Let methods declare their own

to reduce casting and overload noise.

// ✅ Generic static factory
public static <T> Set<T> union(Set<T> a, Set<T> b) {
    Set<T> r = new HashSet<>(a);
    r.addAll(b);
    return r;
}

Set<String> s = union(Set.of("a"), Set.of("b"));

Bonus: Generic methods compose nicely in fluent APIs.

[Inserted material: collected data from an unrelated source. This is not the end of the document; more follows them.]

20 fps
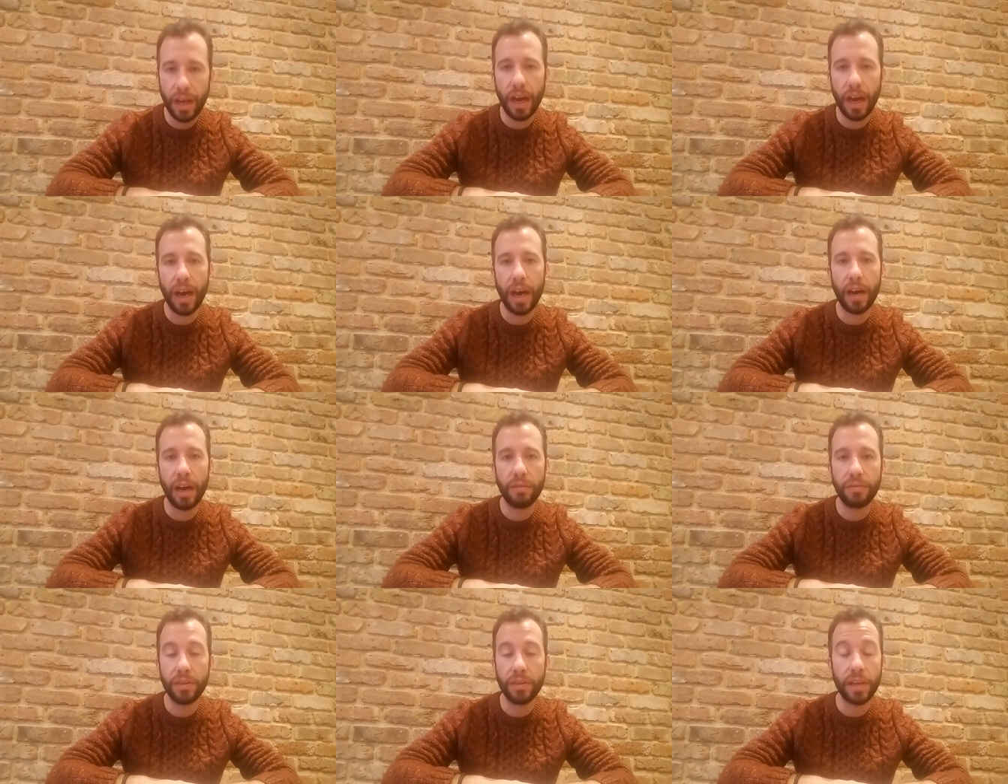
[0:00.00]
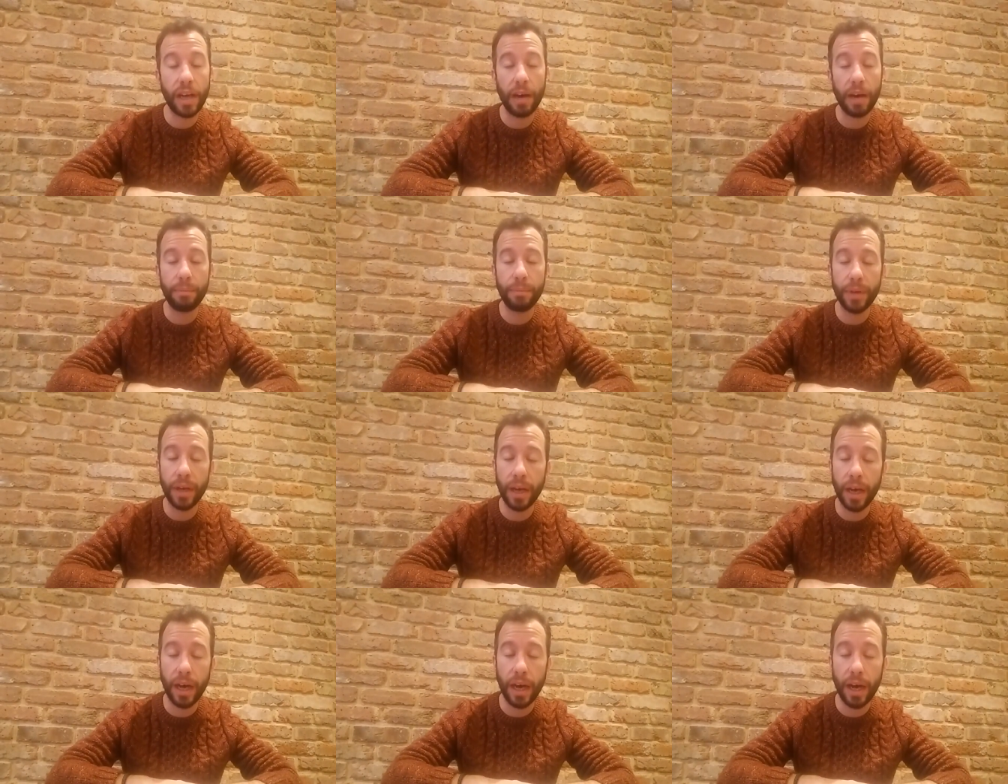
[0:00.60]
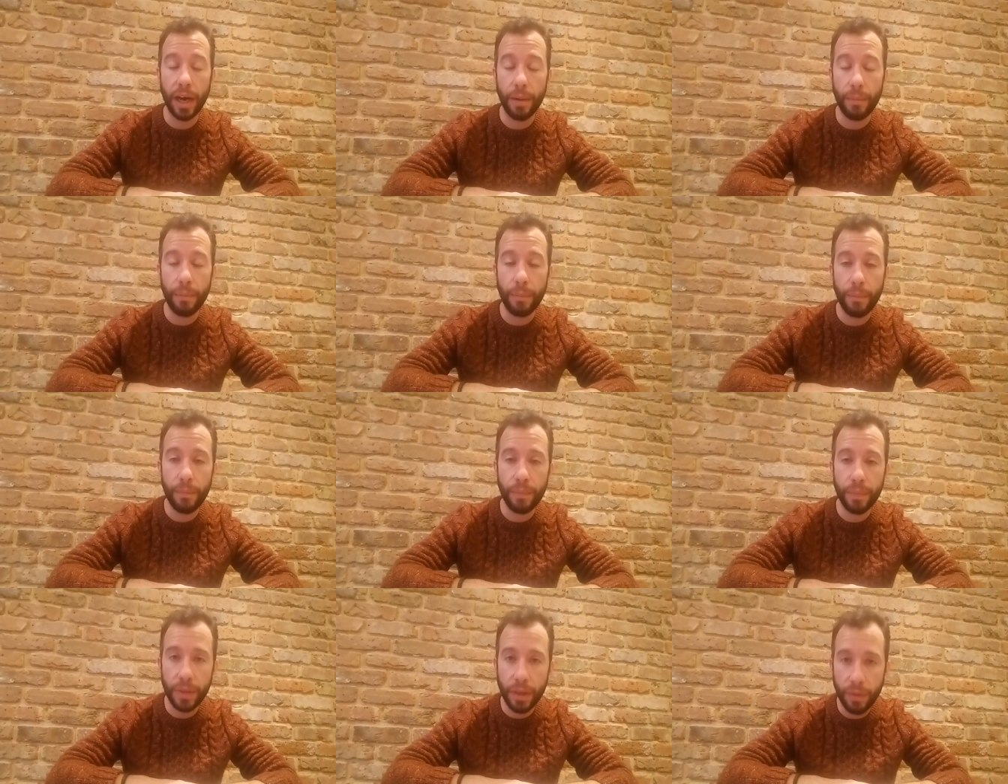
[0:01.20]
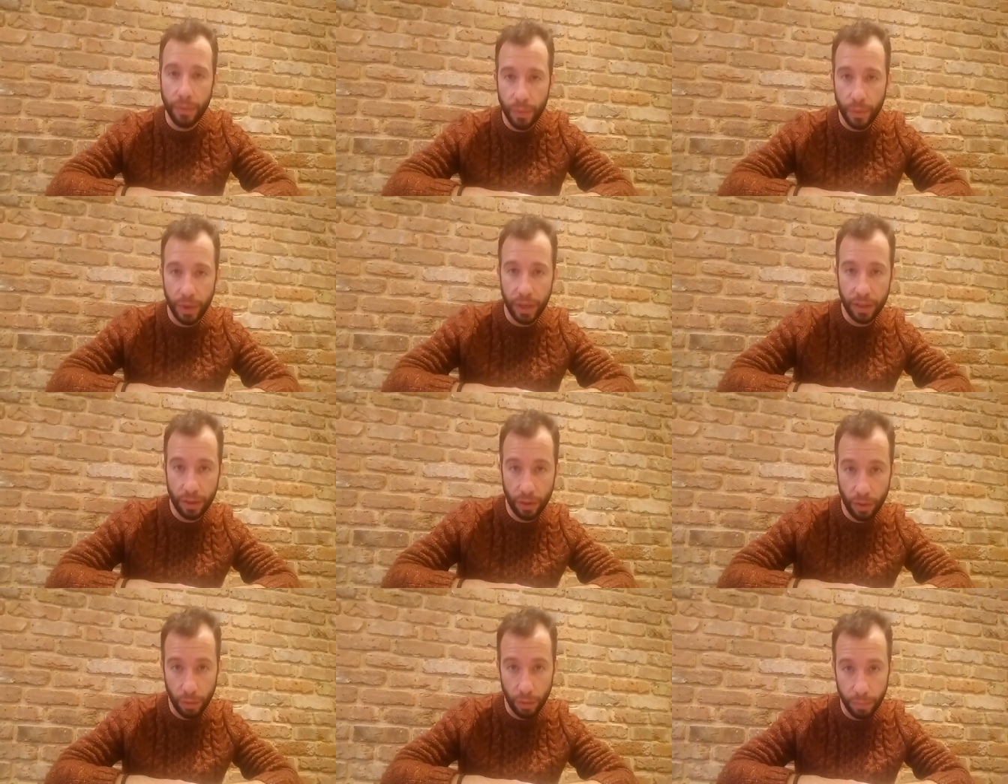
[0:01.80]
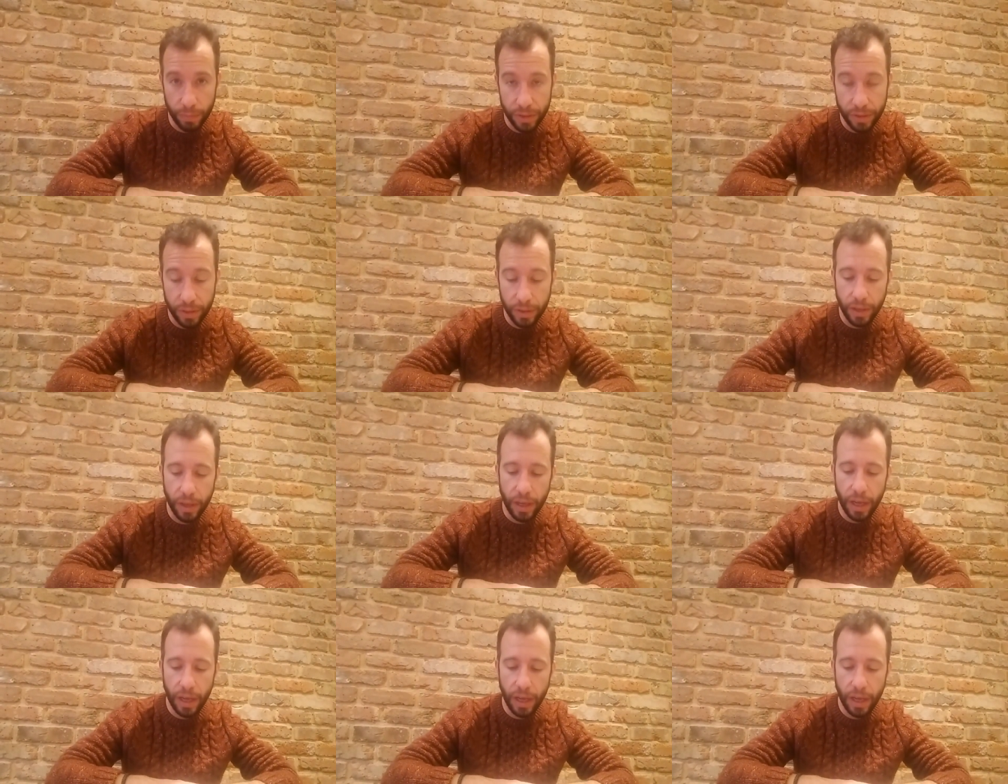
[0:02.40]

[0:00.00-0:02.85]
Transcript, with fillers: uh, fill up um, three tubes.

🔸 USE BOUNDED WILDCARDS FOR FLEXIBLE APIS

PECS: Producer Extends, Consumer Super.

// Reads/produces T => ? extends T
static <T> void copyAll(List<? extends T> src, List<? super T> dst) {
    for (T t : src) dst.add(t);
}

List<Integer> src = List.of(1, 2, 3);
List<Number>  dst = new ArrayList<>();
copyAll(src, dst); // ✅ flexible 

Rule:

  1. ▪️ If param produces values → ? extends T
  2. ▪️ If param consumes values → ? super T

🔸 CONSIDER TYPESAFE HETEROGENEOUS CONTAINERS

Key the values by type to store different types safely—no casts.

final class TypeSafeMap {
    private final Map<Class<?>, Object> map = new HashMap<>();

    public <T> void put(Class<T> type, T value) {
        map.put(type, type.cast(value));
    }
    public <T> T get(Class<T> type) {
        return type.cast(map.get(type));
    }
}

interface Handler<T> { void handle(T msg); }

var registry = new TypeSafeMap();
registry.put(UserCreated.class, (Handler<UserCreated>) msg -> {/*...*/});
registry.put(OrderPaid.class,   (Handler<OrderPaid>)   msg -> {/*...*/});

Handler<UserCreated> h = registry.get(UserCreated.class);

Use cases: Registries, context bags, DI-lite containers.

TAKEAWAYS

  1. ▪️ Generics push errors left (compile time > runtime).
  2. ▪️ Lists beat arrays for API design.
  3. ▪️ PECS makes wildcard choices straightforward.
  4. ▪️ Avoid @SuppressWarnings unless you can prove safety.
  5. ▪️ Advanced: typesafe heterogeneous containers keep flexibility and safety.